Sie hat nicht unrecht. Ich bin kompromisslos. Und heute rede ich über die Mode-Trends 2023, die mich wirklich begeistern – und die, die ich einfach nicht verstehe.

Look, ich bin seit über 20 Jahren in der Branche. Ich habe gesehen, wie sich Trends entwickeln, verschwinden und wiederkommen. Und ich habe gelernt: Nicht jeder Trend ist für jeden geeignet. Das ist okay. Mode ist subjektiv. Aber einige Trends… die sind einfach nur albern.

Der Y2K-Hype: Warum wir ihn nicht brauchen

Ich meine, ernsthaft? Y2K? Das ist wie, 20 Jahre zu spät. Ich war damals dabei. Ich erinnere mich an die Angst vor dem Jahr 2000, an die Diskussionen über den „Millennium-Bug“. Und jetzt sollen wir das wieder aufleben lassen? Nein, danke.

Letzte Woche traf ich mich mit einem Freund, nennen wir ihn Marcus, zum Kaffee. Er trug ein silbernes Shirt mit Glitzer. „Das ist Y2K, Mann!“ sagte er stolz. Ich fragte ihn: „Weißt du noch, wie wir uns über die real estate market news update real estate market news update Sorgen gemacht haben?“ Er verstand den Punkt nicht. Aber ich bleibe dabei: Y2K ist out. Oder zumindest sollte es das sein.

Was wirklich zählt: Nachhaltigkeit

Ich bin nicht perfekt. Ich habe auch schon Fast Fashion gekauft. Aber ich versuche, bewusster zu leben. Nachhaltigkeit ist kein Trend – es ist eine Notwendigkeit. Und die Modebranche hinkt hinterher.

Vor ein paar Monaten war ich auf einer Messe in Berlin. Eine Designerin zeigte mir ihre Kollektion aus recycelten Materialien. „Das ist die Zukunft“, sagte sie. „Und es ist längst überfällig.“ Sie hatte recht. Wir können nicht länger so tun, als wäre Fast Fashion akzeptabel. Es ist nicht akzeptabel. Es ist zerstörerisch.

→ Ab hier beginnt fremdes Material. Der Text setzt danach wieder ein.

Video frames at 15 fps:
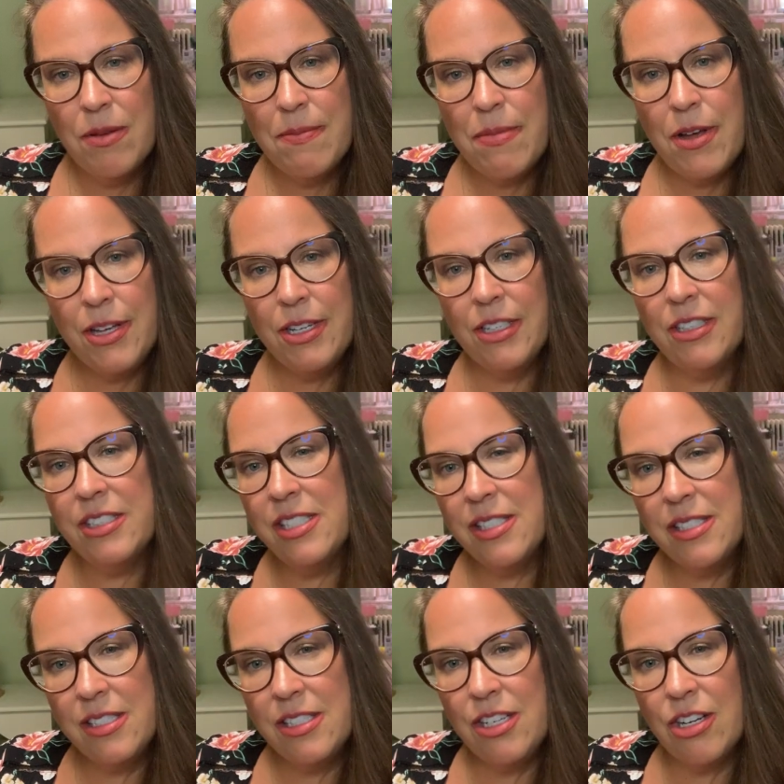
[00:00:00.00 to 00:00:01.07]
put your
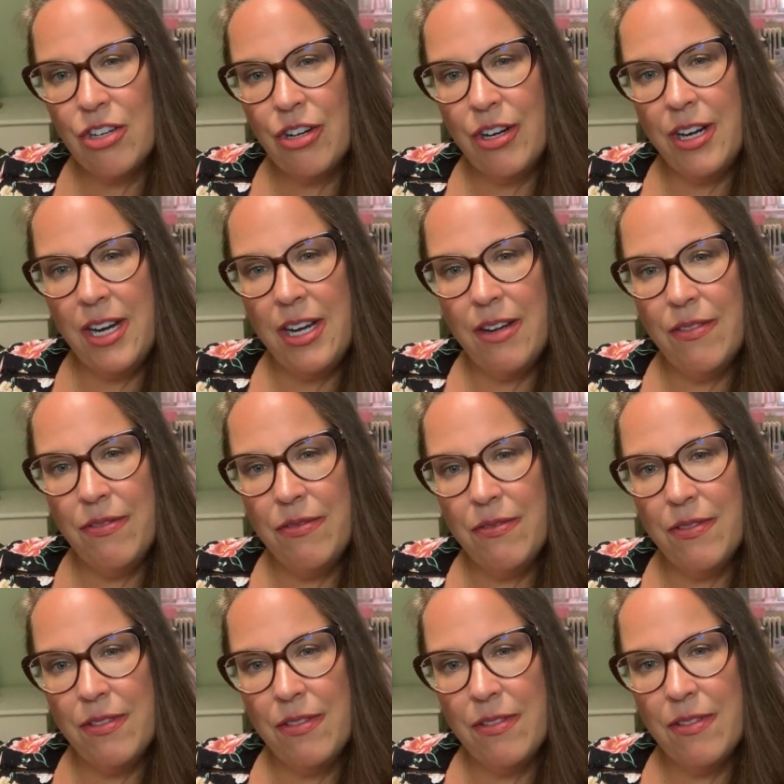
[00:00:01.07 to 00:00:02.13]
creative
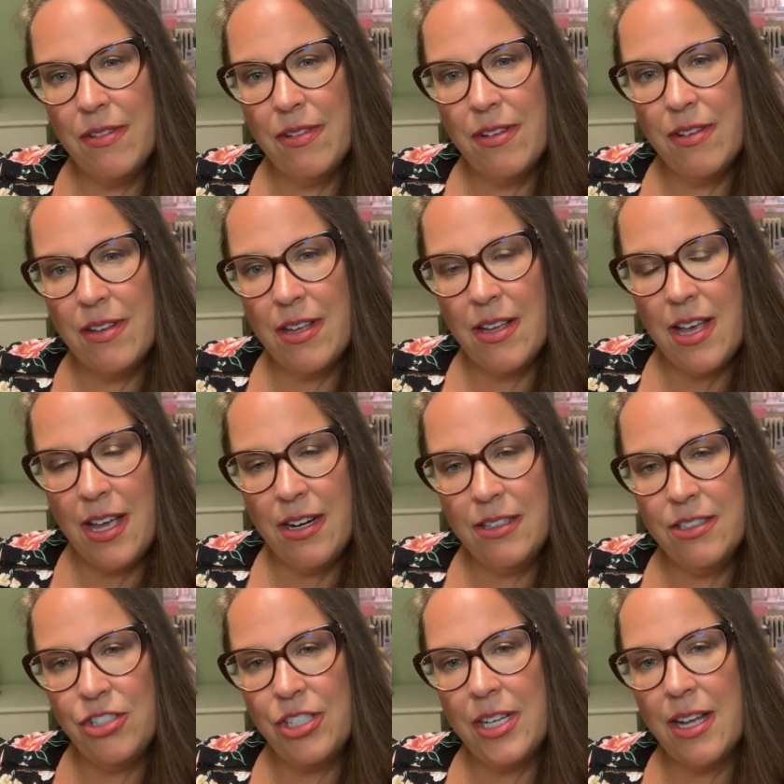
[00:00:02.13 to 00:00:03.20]

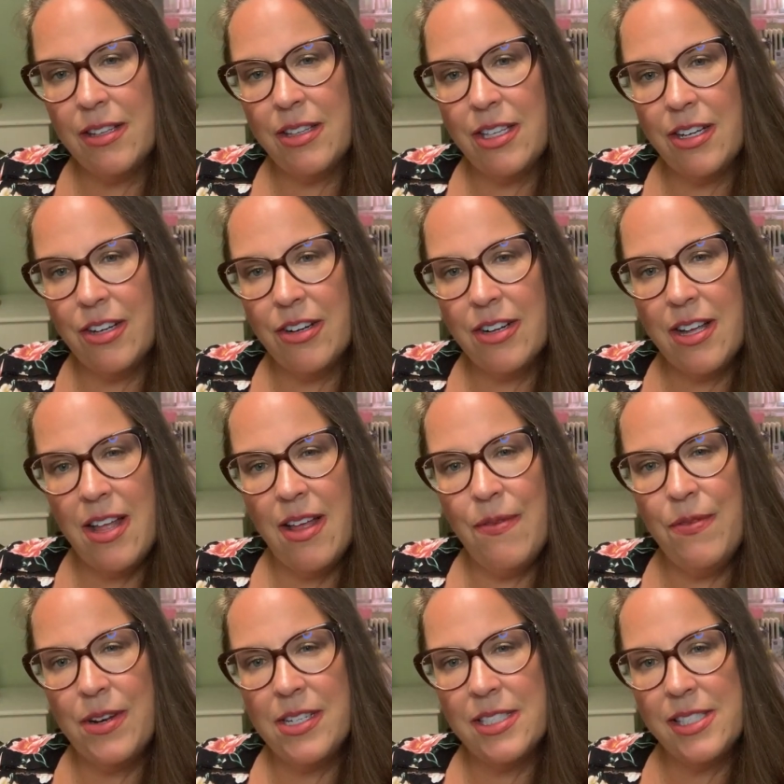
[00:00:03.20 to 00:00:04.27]
energy out there, your
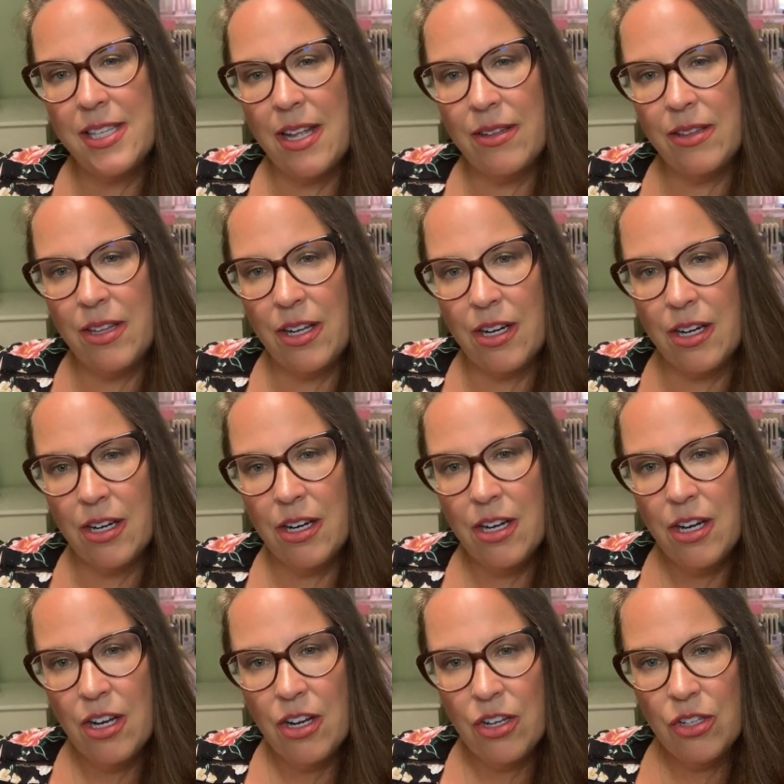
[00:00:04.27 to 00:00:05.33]
confidence out there,
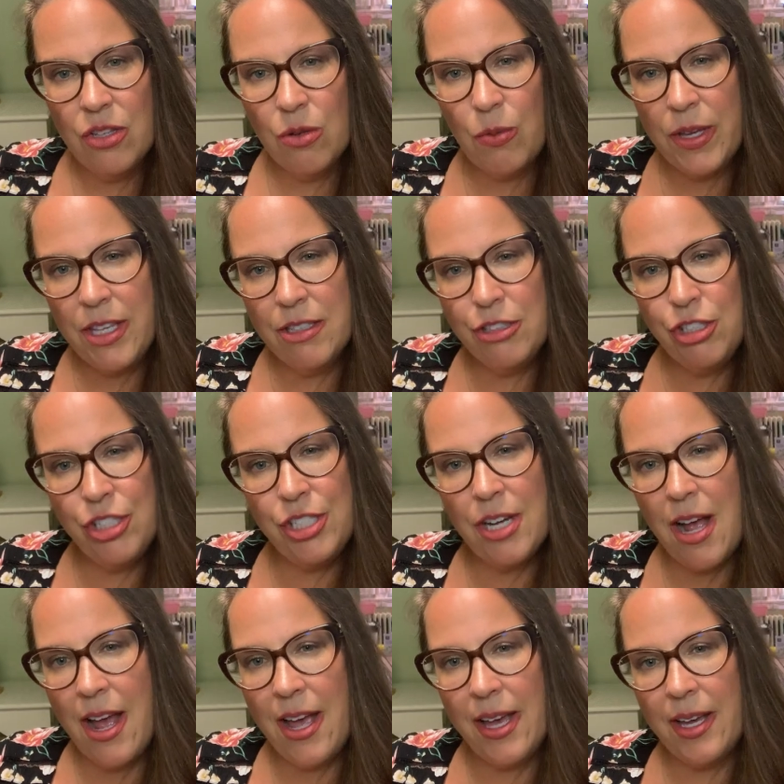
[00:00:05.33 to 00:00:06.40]
the way you
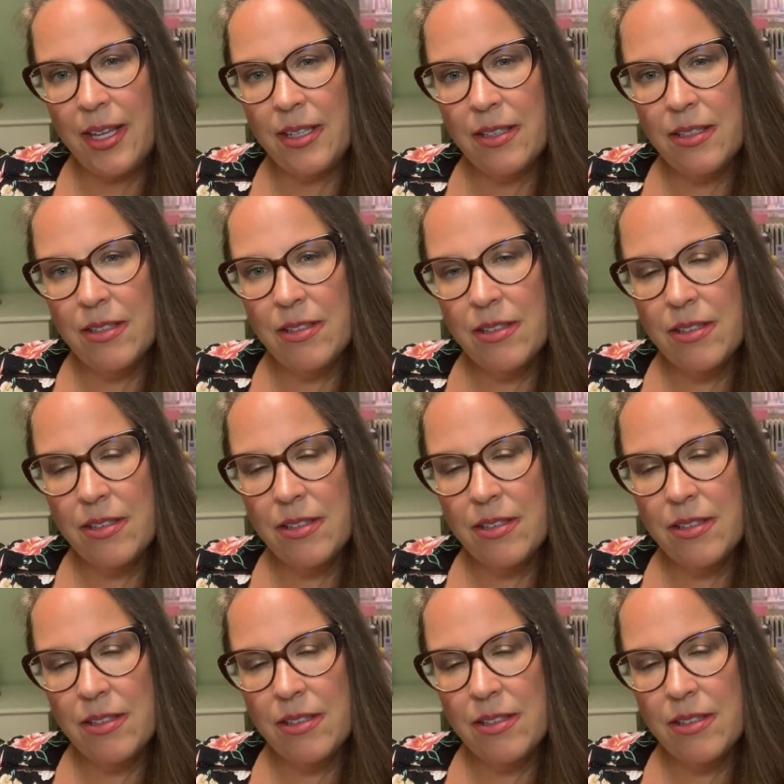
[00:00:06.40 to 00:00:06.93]
shine.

Ich weiß, was einige sagen werden: „Aber nachhaltige Mode ist teuer!“ Ja, das ist sie oft. Aber es gibt Alternativen. Secondhand-Läden, Tauschbörsen, nachhaltige Marken. Es gibt Optionen. Wir müssen nur bereit sein, sie zu nutzen.

Ein kleiner Ausflug: Meine Liebe zu den 90ern

Okay, ich gebe es zu. Ich bin ein Kind der 90er. Und ich liebe es, wenn Trends aus dieser Zeit zurückkommen. Baggy Jeans? Ja, bitte. Crop Tops? Warum nicht? Ich habe vor ein paar Wochen ein Paar Vintage-Sneaker gefunden. Sie waren in perfektem Zustand. „Das sind die, die du suchst“, sagte der Verkäufer. Und er hatte recht.

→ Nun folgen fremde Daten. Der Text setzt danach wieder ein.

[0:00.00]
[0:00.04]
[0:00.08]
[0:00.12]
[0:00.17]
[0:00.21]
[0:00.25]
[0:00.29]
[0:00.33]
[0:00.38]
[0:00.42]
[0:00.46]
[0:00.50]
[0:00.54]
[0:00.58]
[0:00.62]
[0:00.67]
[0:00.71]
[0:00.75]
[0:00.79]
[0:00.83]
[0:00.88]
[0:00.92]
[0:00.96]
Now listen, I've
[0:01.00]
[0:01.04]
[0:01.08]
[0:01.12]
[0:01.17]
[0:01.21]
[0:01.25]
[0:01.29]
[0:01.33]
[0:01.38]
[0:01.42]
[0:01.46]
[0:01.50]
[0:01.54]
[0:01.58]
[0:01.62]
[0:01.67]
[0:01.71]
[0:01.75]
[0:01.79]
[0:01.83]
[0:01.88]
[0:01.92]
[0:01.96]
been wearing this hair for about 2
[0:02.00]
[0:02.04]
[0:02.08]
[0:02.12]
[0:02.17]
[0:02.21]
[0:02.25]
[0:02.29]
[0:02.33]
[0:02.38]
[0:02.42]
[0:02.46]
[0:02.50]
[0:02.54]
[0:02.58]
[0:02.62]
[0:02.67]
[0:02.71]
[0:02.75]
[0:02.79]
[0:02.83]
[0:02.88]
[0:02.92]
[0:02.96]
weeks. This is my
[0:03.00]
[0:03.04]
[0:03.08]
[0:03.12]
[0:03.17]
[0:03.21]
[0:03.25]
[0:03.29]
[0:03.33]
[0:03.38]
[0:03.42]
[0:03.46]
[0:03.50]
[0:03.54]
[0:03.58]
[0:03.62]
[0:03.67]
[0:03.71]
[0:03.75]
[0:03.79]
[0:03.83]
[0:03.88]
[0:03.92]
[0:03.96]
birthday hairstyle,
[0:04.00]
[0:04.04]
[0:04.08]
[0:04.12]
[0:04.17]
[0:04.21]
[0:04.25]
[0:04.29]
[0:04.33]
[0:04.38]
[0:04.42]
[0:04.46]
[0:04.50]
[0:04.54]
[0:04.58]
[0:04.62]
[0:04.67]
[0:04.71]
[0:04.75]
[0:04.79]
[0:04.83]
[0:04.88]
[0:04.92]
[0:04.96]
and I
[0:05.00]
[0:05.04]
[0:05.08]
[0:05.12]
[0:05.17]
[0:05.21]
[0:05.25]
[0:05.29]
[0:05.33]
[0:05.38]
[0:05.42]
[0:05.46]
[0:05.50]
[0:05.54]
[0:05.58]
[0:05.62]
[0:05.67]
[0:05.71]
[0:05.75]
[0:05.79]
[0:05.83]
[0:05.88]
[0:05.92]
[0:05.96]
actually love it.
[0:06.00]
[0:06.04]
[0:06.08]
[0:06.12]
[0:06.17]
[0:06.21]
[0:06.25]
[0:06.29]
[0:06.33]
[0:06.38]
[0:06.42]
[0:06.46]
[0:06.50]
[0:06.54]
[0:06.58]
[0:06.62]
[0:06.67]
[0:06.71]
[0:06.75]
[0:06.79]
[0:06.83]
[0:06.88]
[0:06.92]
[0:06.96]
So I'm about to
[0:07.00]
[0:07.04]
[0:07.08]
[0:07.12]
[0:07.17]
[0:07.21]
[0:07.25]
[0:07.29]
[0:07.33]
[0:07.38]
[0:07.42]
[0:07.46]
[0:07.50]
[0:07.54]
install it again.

Die 90er waren eine Zeit der Freiheit. Der Mode-Freiheit. Und ich liebe es, dass wir heute wieder dazu zurückkehren. Es ist wie ein Besuch in der Vergangenheit – aber besser.

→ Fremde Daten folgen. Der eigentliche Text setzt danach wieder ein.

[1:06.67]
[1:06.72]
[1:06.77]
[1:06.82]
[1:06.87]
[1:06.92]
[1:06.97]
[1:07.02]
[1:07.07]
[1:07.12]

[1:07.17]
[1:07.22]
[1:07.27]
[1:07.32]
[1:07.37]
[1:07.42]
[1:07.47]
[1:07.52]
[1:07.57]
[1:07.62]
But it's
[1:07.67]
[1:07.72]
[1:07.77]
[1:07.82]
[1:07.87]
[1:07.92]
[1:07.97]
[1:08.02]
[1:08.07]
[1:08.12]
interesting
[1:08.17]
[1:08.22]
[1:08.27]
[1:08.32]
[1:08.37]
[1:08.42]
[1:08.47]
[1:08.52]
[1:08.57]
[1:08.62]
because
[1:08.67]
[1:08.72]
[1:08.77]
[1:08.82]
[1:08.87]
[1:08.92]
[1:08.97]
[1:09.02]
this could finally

Fazit: Mode ist mehr als nur Kleidung

Mode ist Ausdruck. Mode ist Kunst. Mode ist Politik. Und manchmal ist Mode einfach nur albern. Aber das ist okay. Wir müssen nicht jeden Trend lieben. Wir müssen nicht jedem Trend folgen. Wir müssen nur ehrlich zu uns selbst sein.

Und wenn jemand sagt: „Du solltest das tragen“, dann sage ich: „Vielleicht. Vielleicht auch nicht. Aber ich werde es mir ansehen. Und dann entscheide ich.“

Das ist es, was Mode für mich ausmacht. Die Freiheit zu wählen. Die Freiheit zu sein, wer ich bin. Und die Freiheit, mich zu ändern – wenn ich es will.


Über den Autor: Ich bin Anna, Senior Editor mit einer Leidenschaft für Mode und einer Abneigung gegen Unsinn. Ich schreibe seit über 20 Jahren über Mode, und ich habe vor, das noch lange zu tun. Weil Mode wichtig ist. Und weil ich es liebe.